## What is being asked
A word-for-word copy of the entries, with the images left out, is what you should write.

[Stored data]
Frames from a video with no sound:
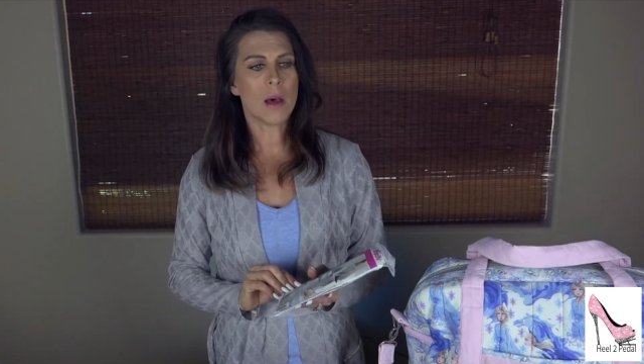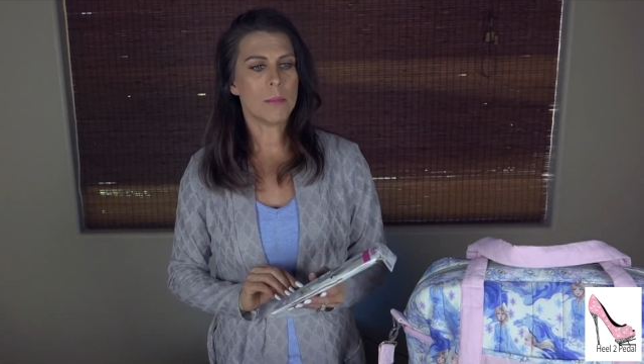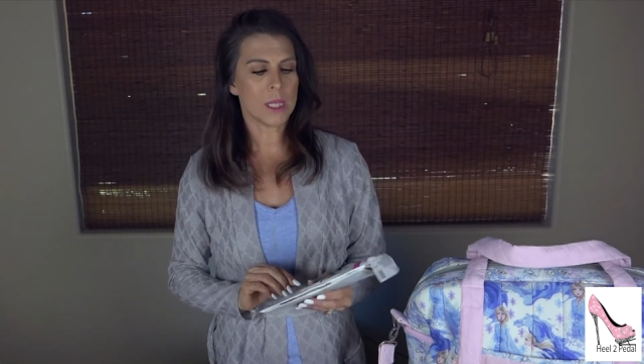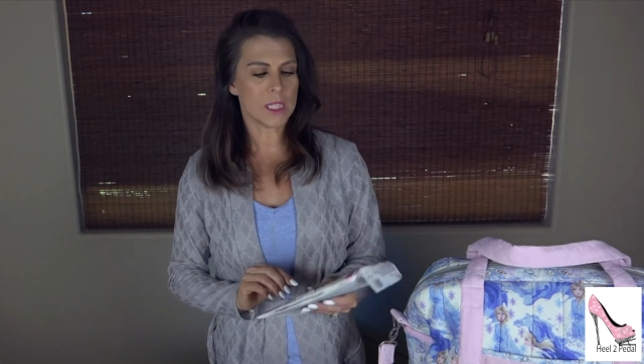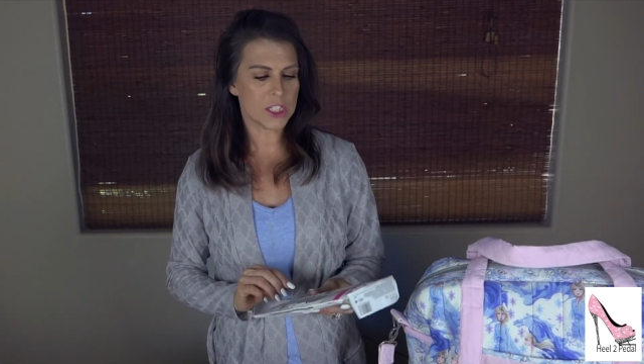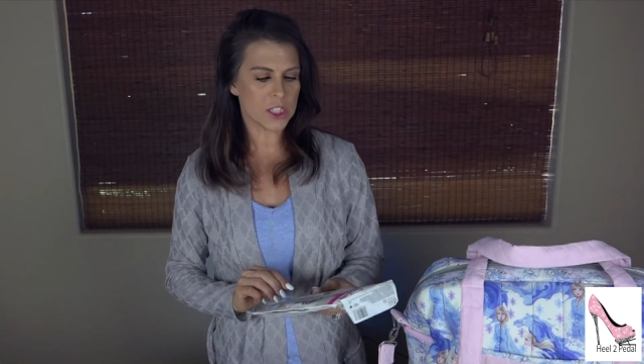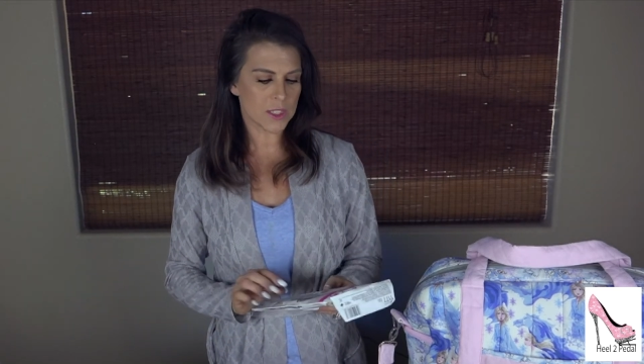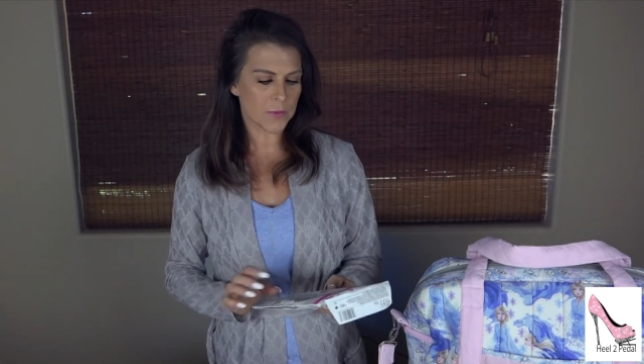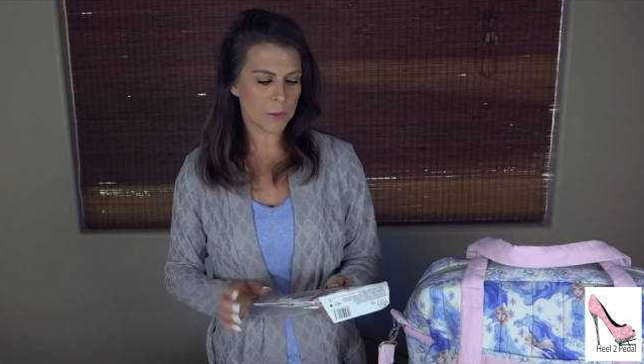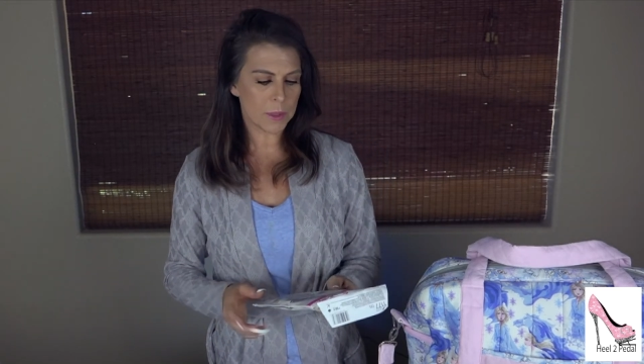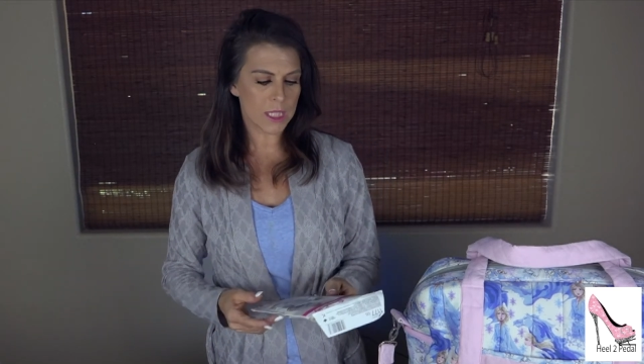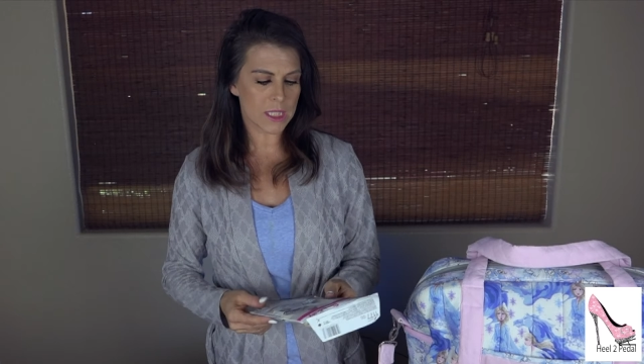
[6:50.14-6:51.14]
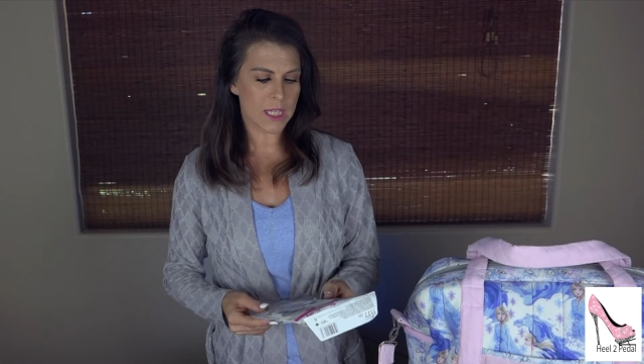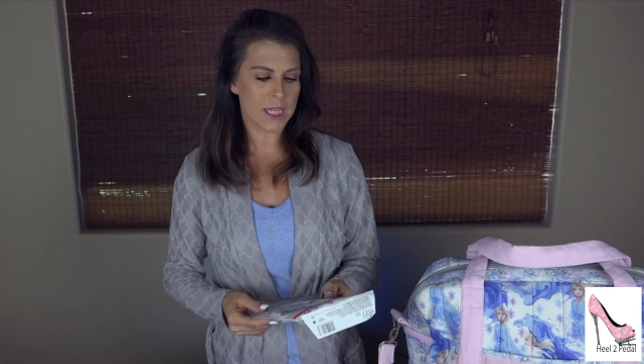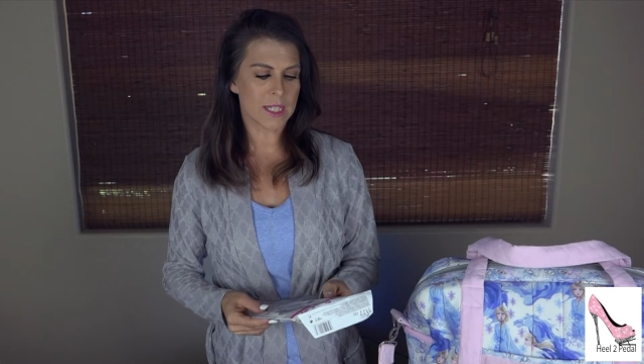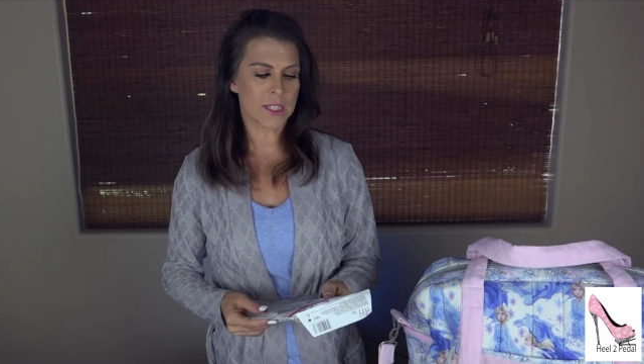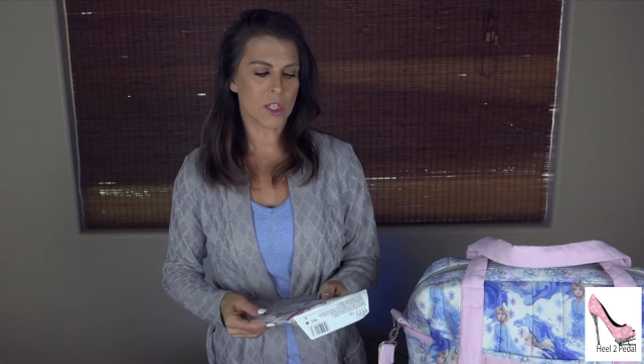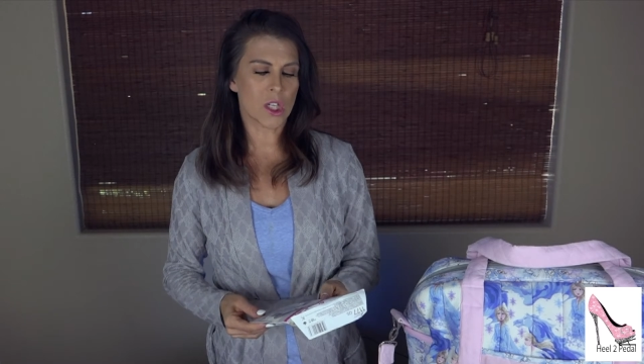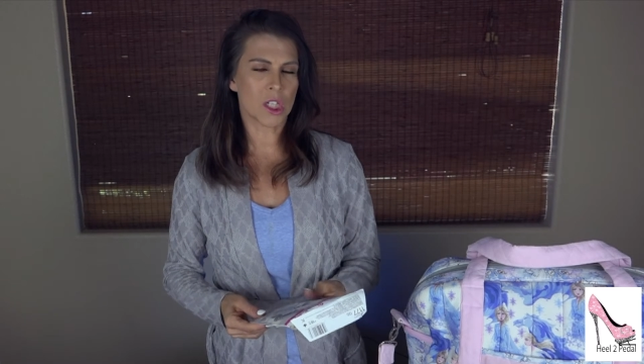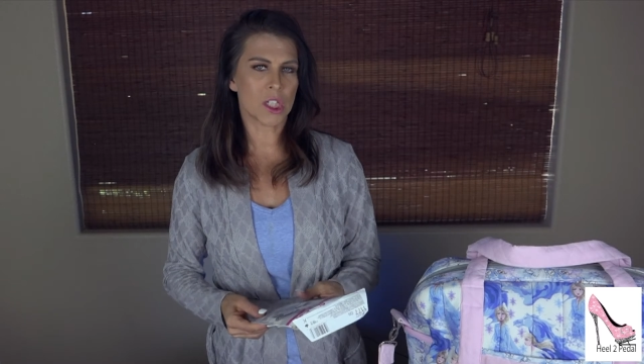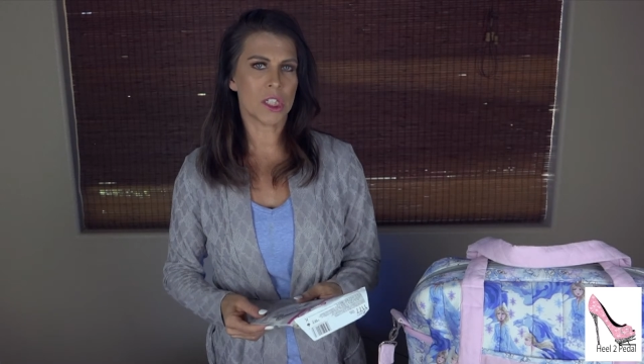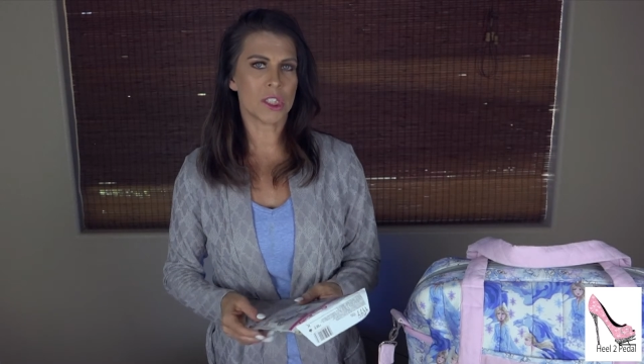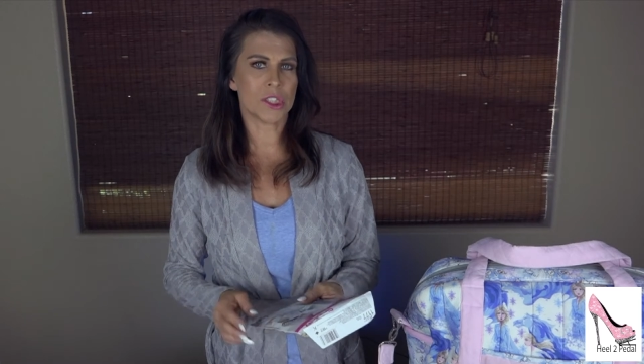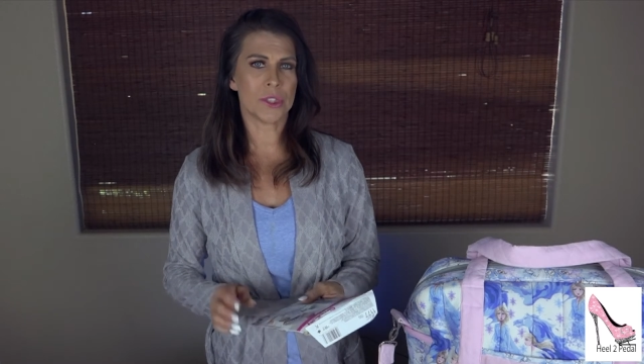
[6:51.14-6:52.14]
It just, for me, it takes
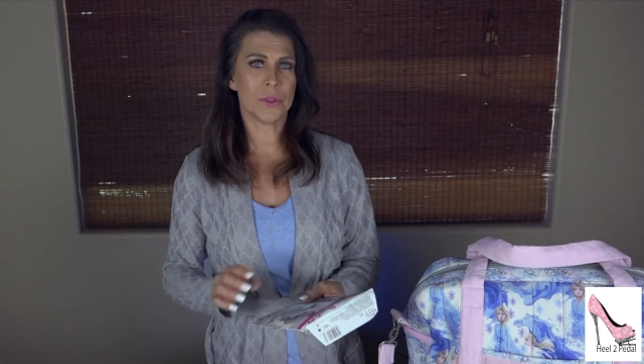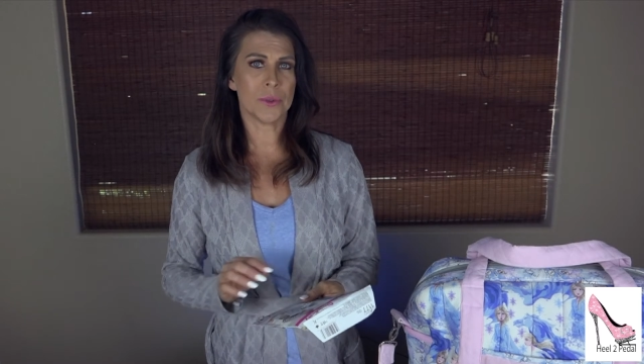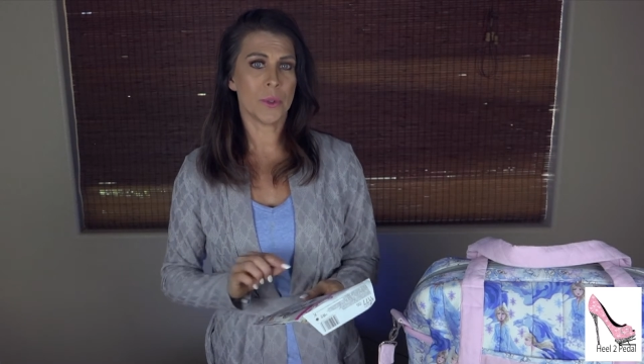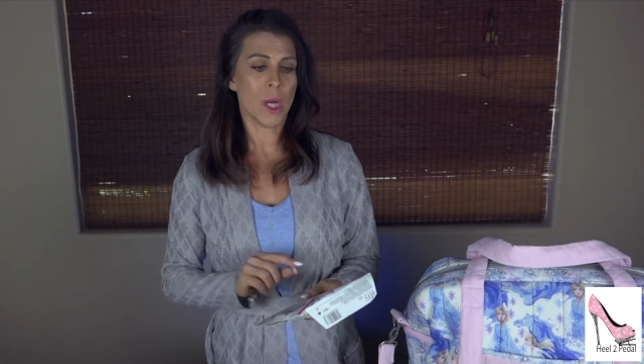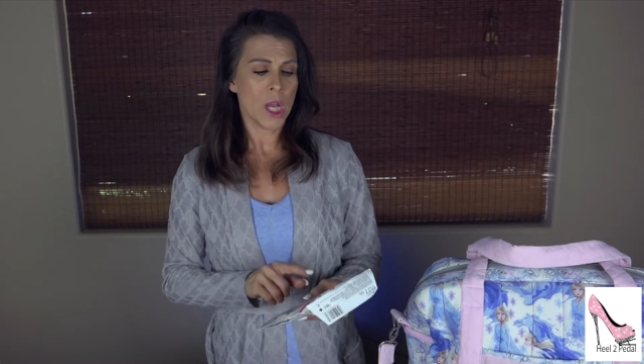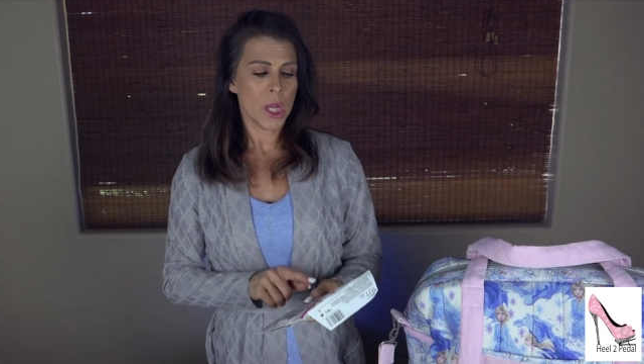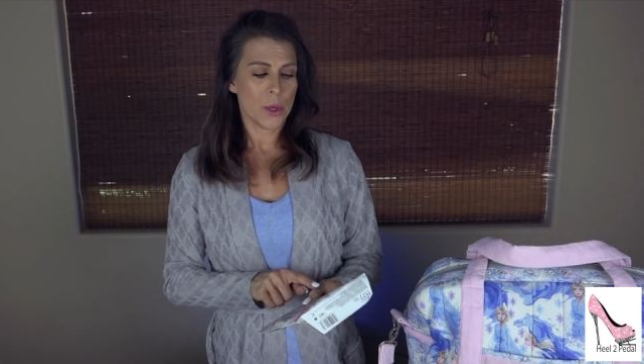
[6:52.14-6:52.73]
longer to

## Result
Frames from a video with no sound:
[6:50.14-6:51.14]
[6:51.14-6:52.14]
It just, for me, it takes
[6:52.14-6:52.73]
longer to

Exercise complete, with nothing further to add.